Results show that people with narcolepsy are more likely to have a unique variant of a specific gene belonging to T cells. These cells play an important role in the response of the immune system.
“Our discovery clearly shows narcolepsy is an autoimmune disease,” study author Dr. Emmanuel Mignot said in a Stanford statement. “We’re now getting the main pieces of what’s happening in narcolepsy.”
The NIH reports that one of those pieces involves a human leukocyte antigen (HLA) gene. People with narcolepsy are likely to have a variant of an HLA gene. Along with T cells, HLA proteins help the immune system identify invaders such as bacteria and viruses.
Another piece of the puzzle was the discovery that people with narcolepsy lack brain cells that make hypocretin. This is a hormone that helps promote wakefulness. The finding helped explain why people with narcolepsy have episodes of uncontrollable sleepiness.
But the loss of hypocretin-producing brain cells occurs over time; narcolepsy typically appears after 15 years of age.
Why do these brain cells die in people with narcolepsy? The new study suggests that the immune system attacks and destroys the brain cells by mistake.

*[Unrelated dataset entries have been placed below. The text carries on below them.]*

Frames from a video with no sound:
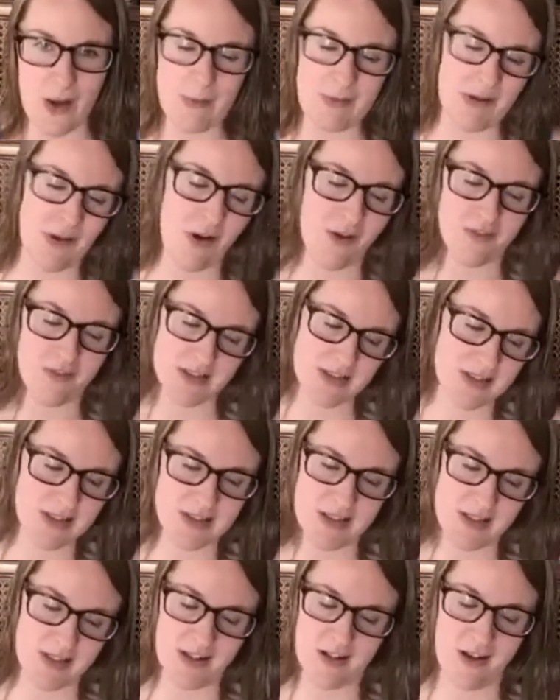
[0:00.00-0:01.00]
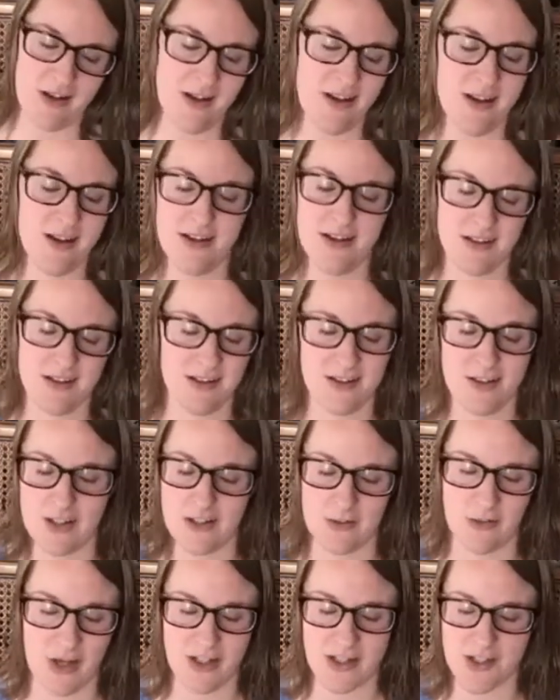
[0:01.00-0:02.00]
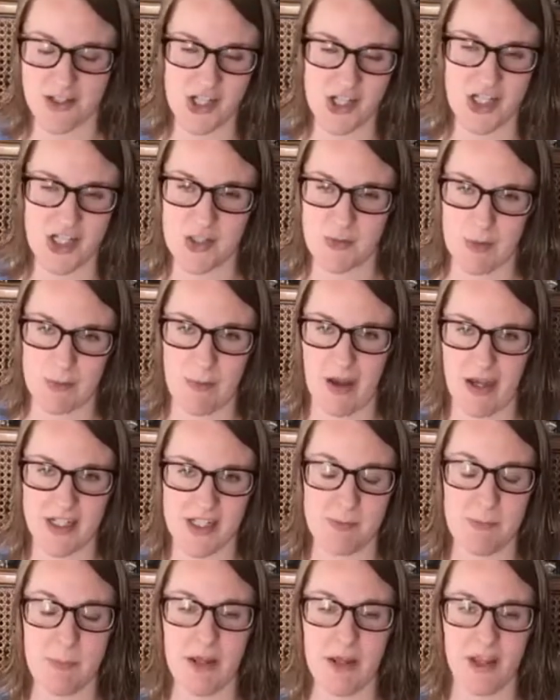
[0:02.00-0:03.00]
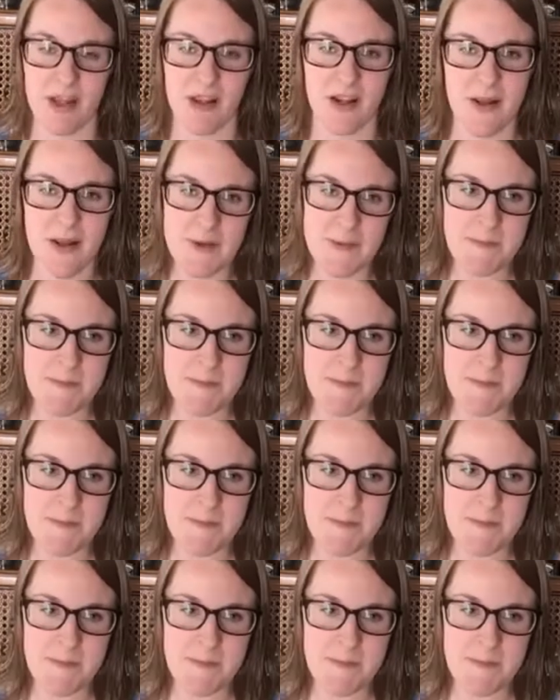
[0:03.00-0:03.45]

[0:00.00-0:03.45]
I mean, obviously, you know, I could change my mind, but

So is the case closed? Not yet. The HLA and T-cell variants fail to fully explain narcolepsy. Some people with these genetic variations never develop the disorder.
Why? That is still unclear. But Dr. Mignot believes that a chain reaction is involved.
“Narcolepsy is probably the result of a series of unfortunate events,” he toldBBC News.
Mignot said that the genetic variations “predispose” you to have narcolepsy; they put you at risk. But it may take some kind of “trigger” – such as in infection – to set the disorder in motion. This trigger may activate the immune system response that kills hypocretin cells.
There is still more to learn about narcolepsy. But this new discovery may help doctors learn how to stop the disorder from developing.